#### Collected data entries
Content starts

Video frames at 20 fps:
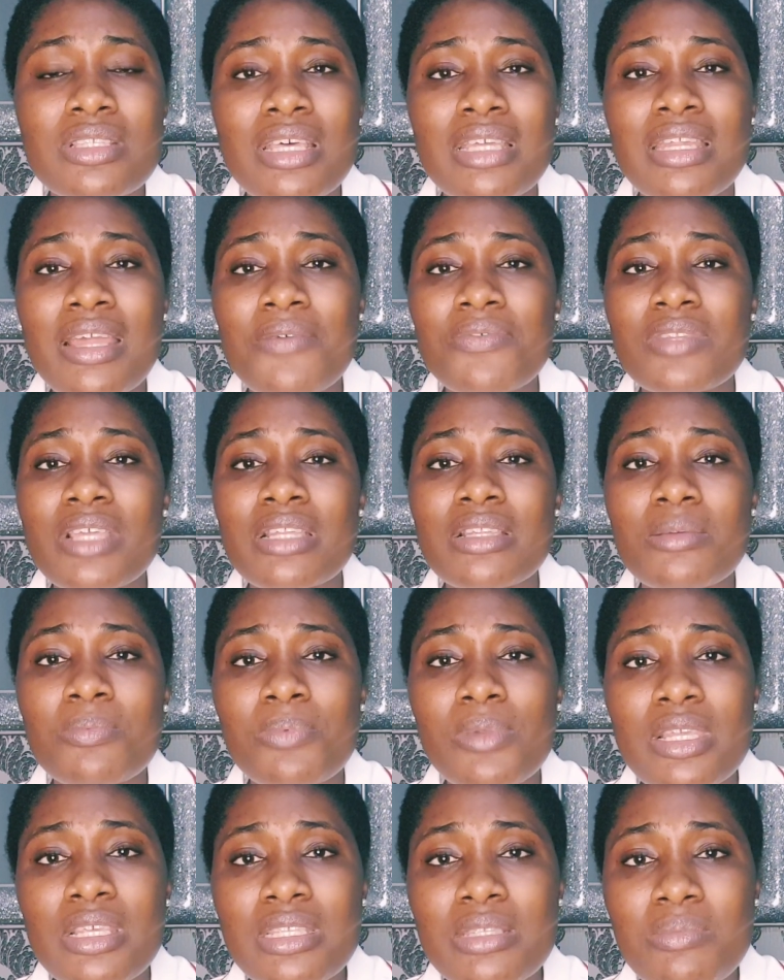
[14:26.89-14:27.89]
And after the
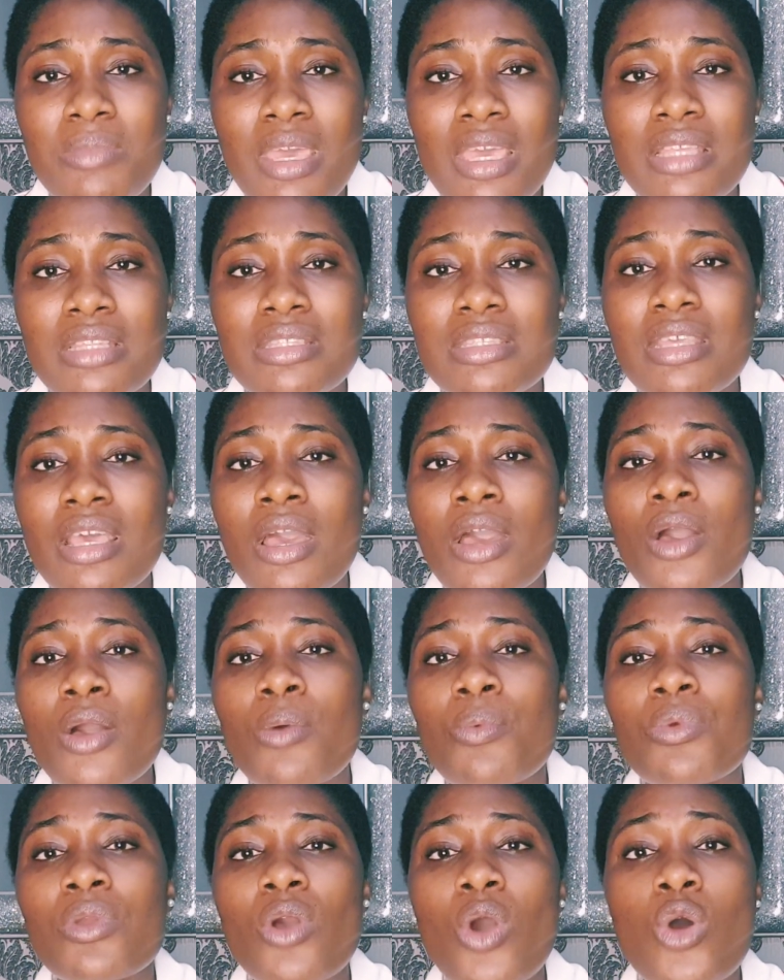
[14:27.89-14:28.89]
placement,
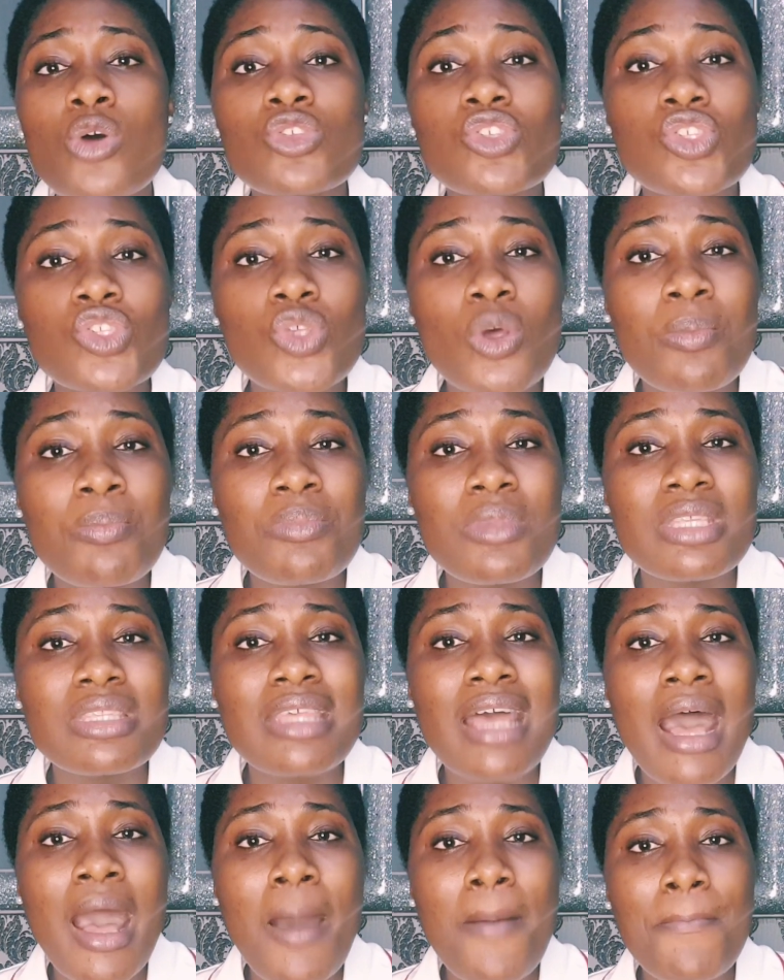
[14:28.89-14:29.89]
we all submit
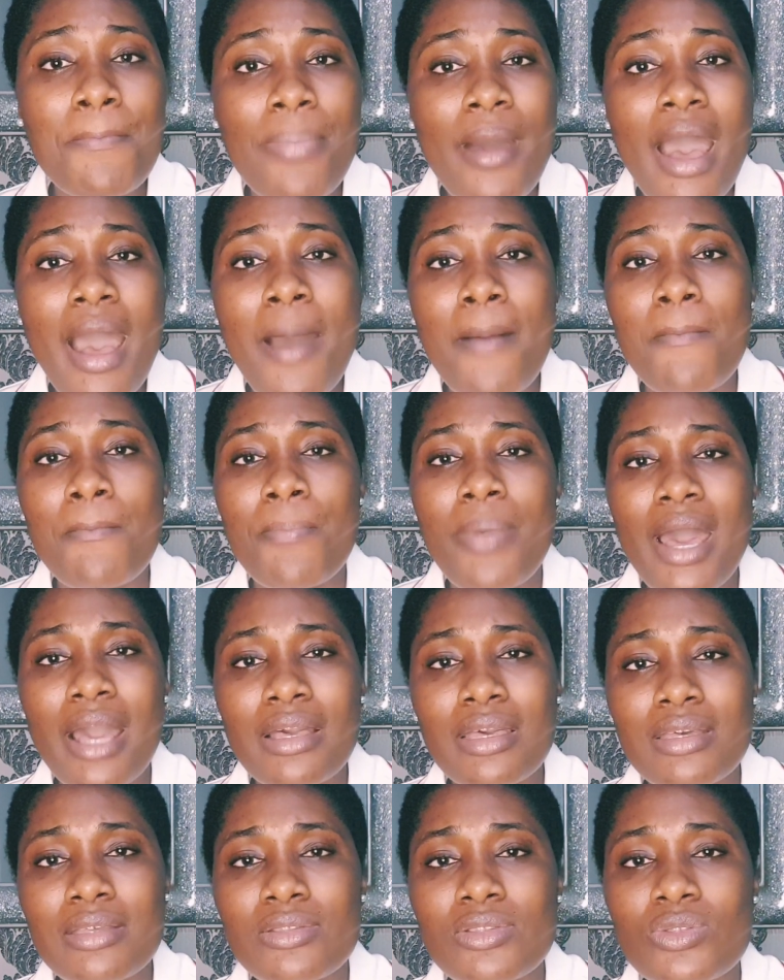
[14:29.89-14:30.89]
our PAR
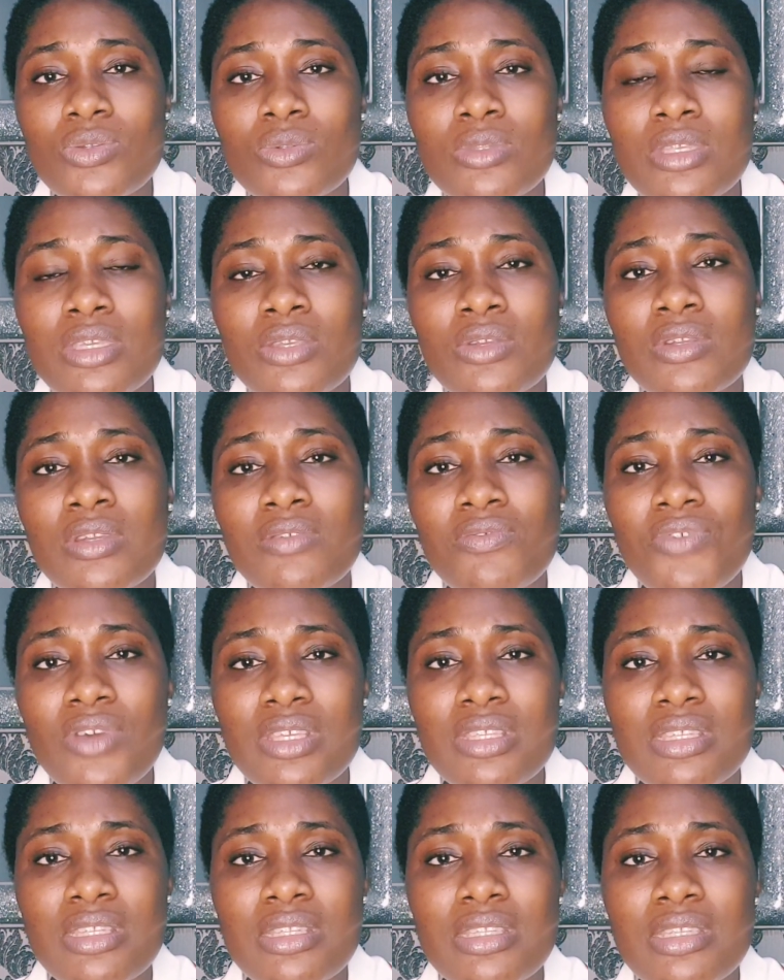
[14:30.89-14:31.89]
back to the
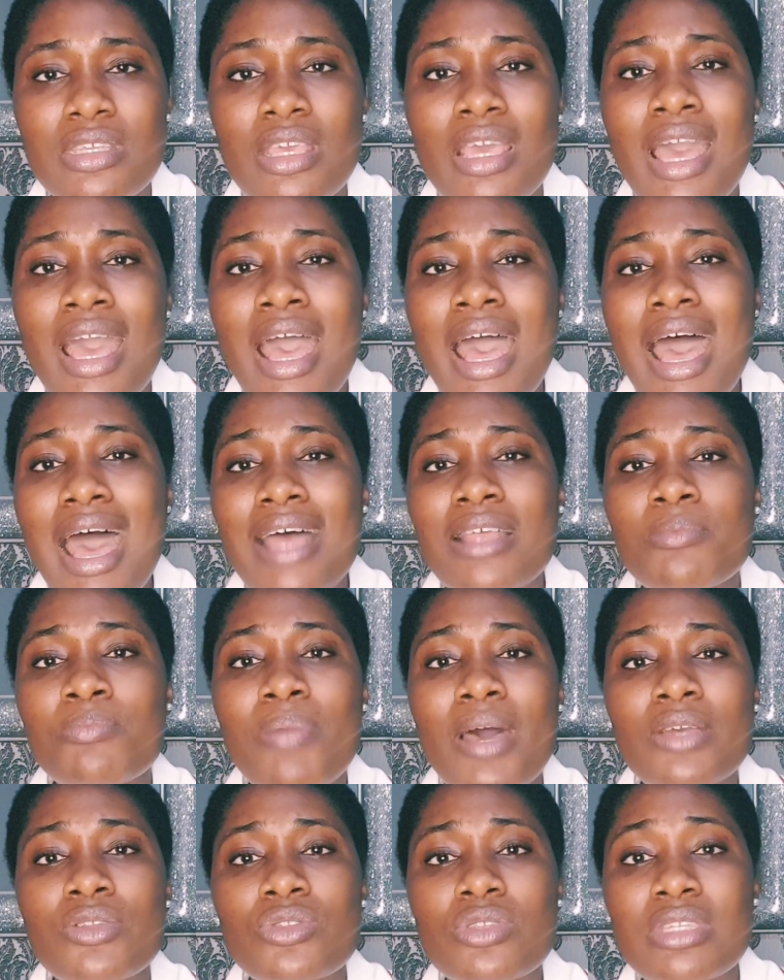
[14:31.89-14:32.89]
university and
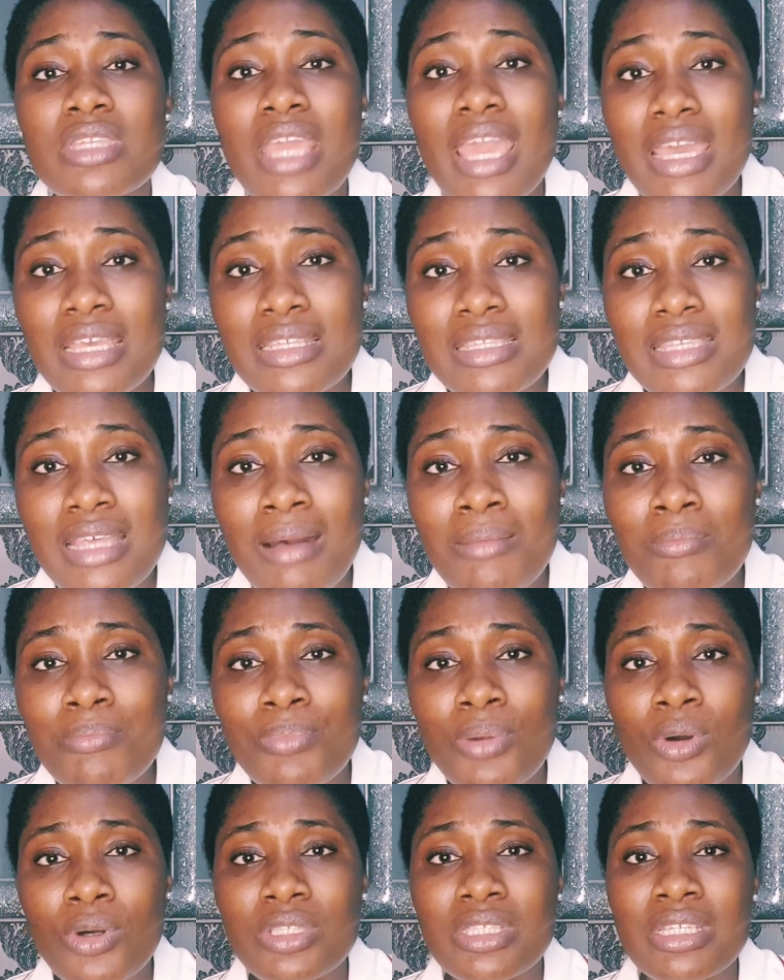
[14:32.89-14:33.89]
back to the exam
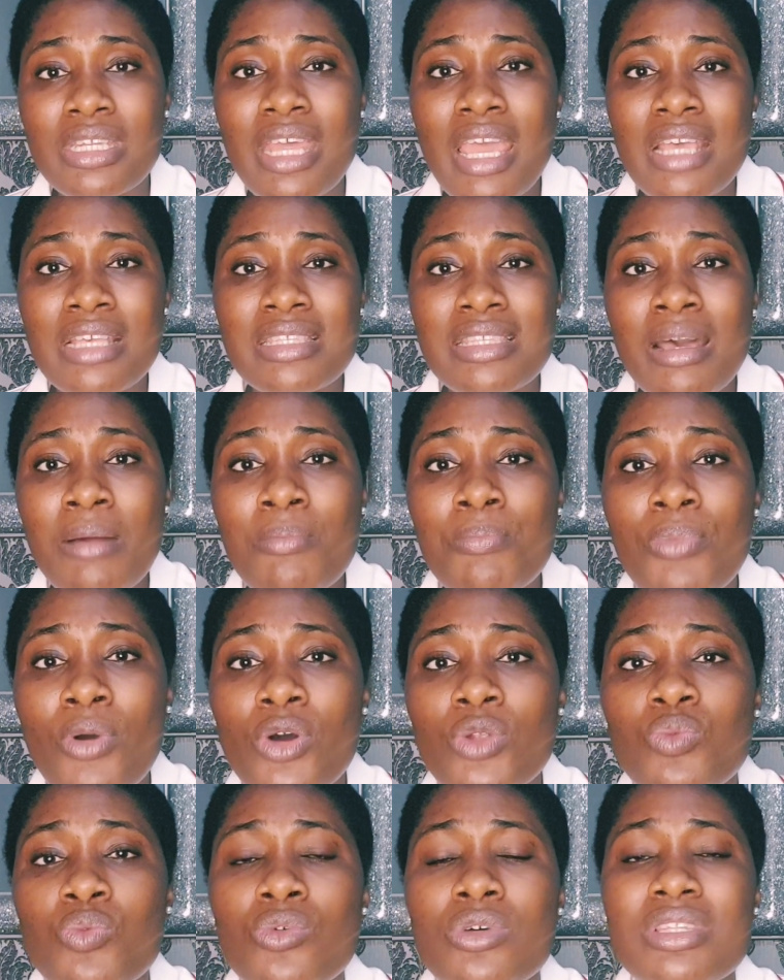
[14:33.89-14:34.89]
board. The exam
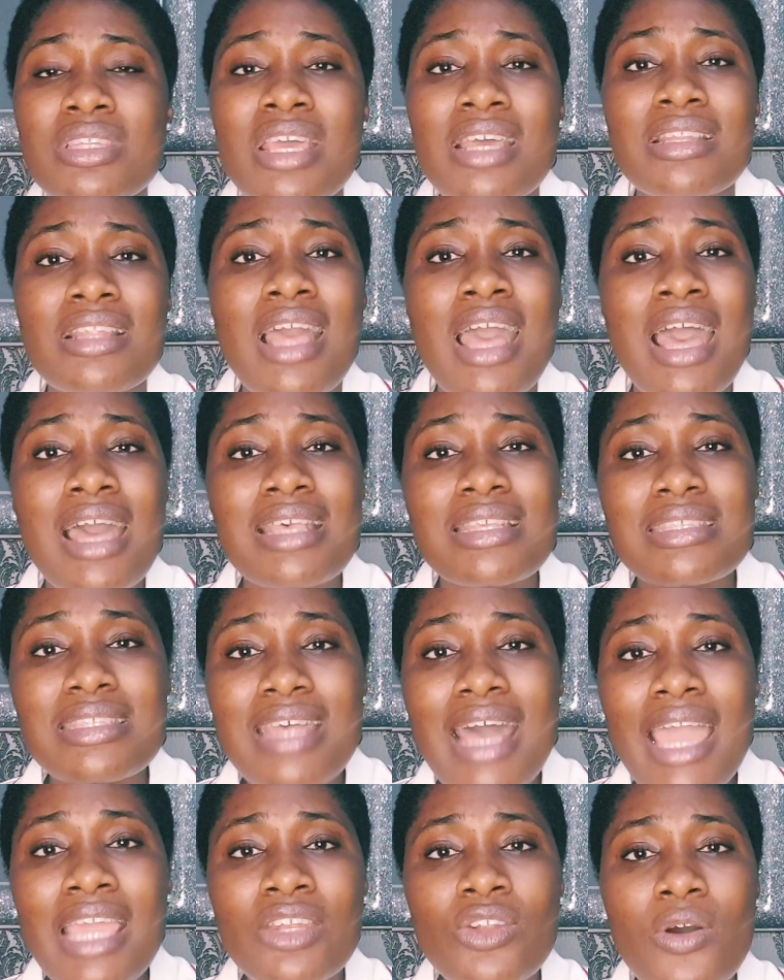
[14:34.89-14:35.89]
board will then
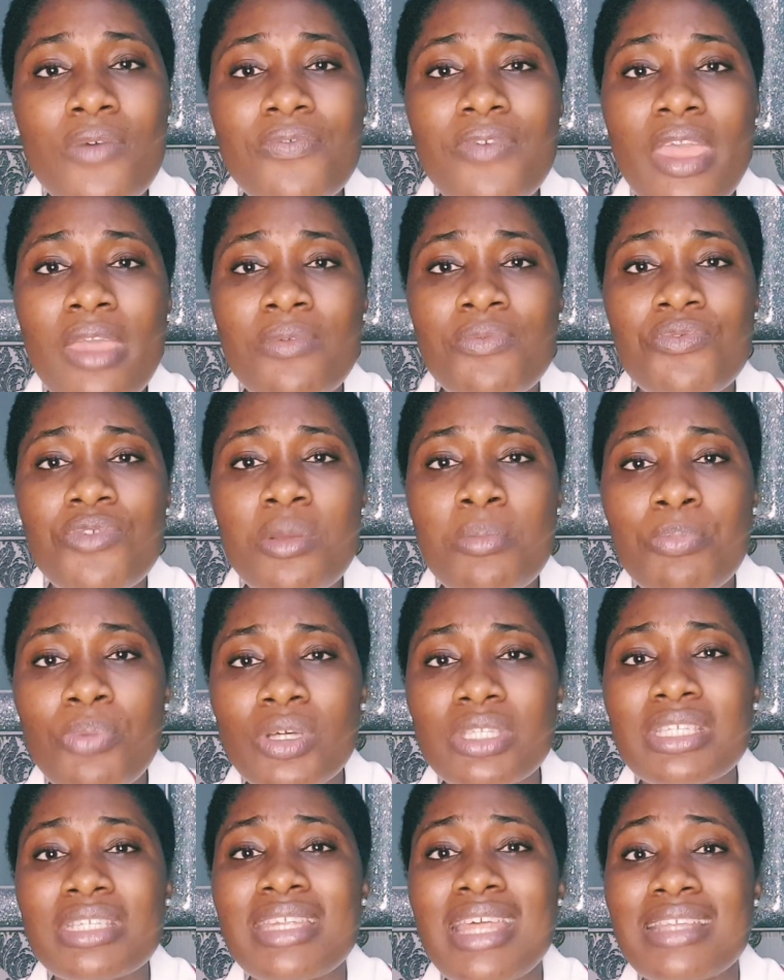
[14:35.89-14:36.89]
sign off
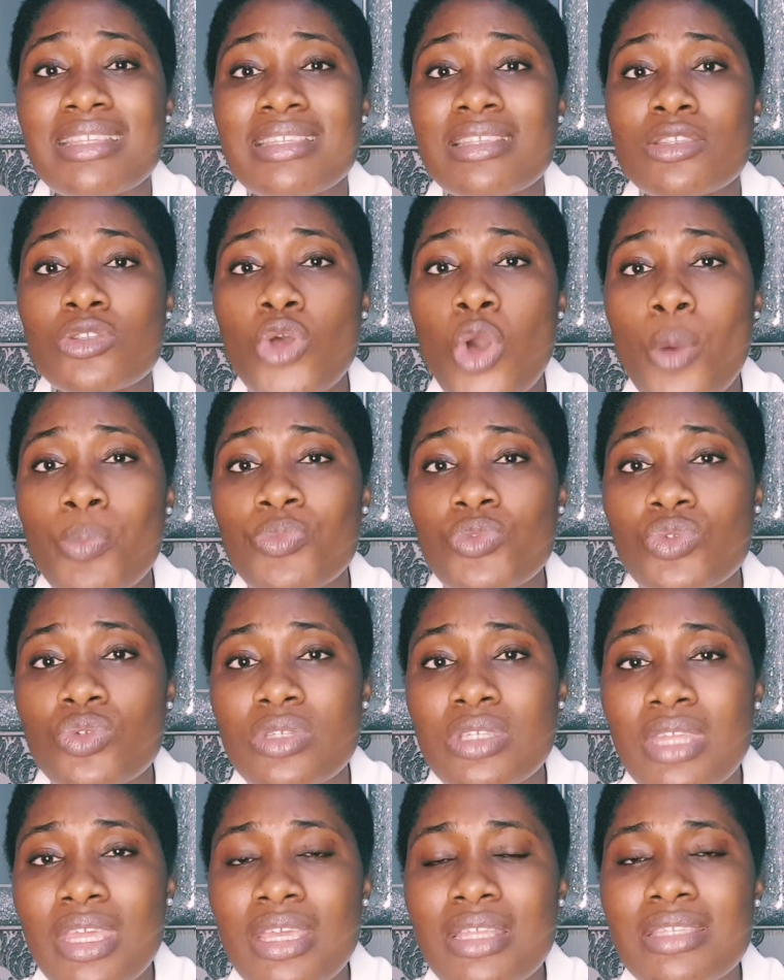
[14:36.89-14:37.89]
everybody that is up to
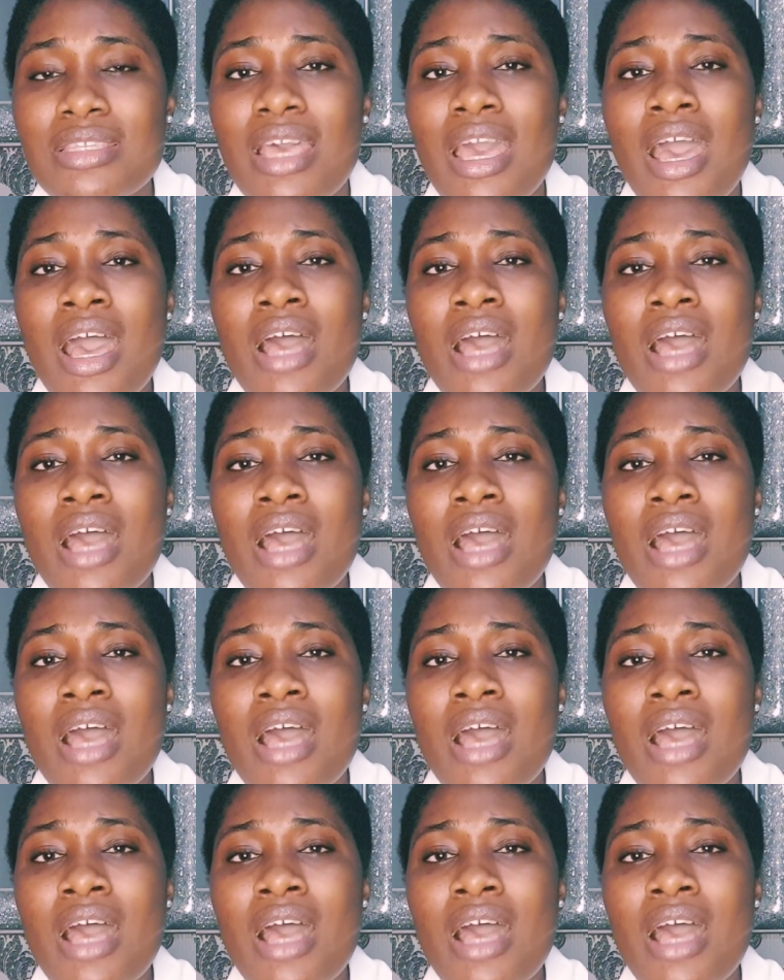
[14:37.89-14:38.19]
date.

Content ends

#### ACTIVITY
Every entry must be written out exactly, with all pictures left out.

#### EXPECTED ANSWER
Video frames at 20 fps:
[14:26.89-14:27.89]
And after the
[14:27.89-14:28.89]
placement,
[14:28.89-14:29.89]
we all submit
[14:29.89-14:30.89]
our PAR
[14:30.89-14:31.89]
back to the
[14:31.89-14:32.89]
university and
[14:32.89-14:33.89]
back to the exam
[14:33.89-14:34.89]
board. The exam
[14:34.89-14:35.89]
board will then
[14:35.89-14:36.89]
sign off
[14:36.89-14:37.89]
everybody that is up to
[14:37.89-14:38.19]
date.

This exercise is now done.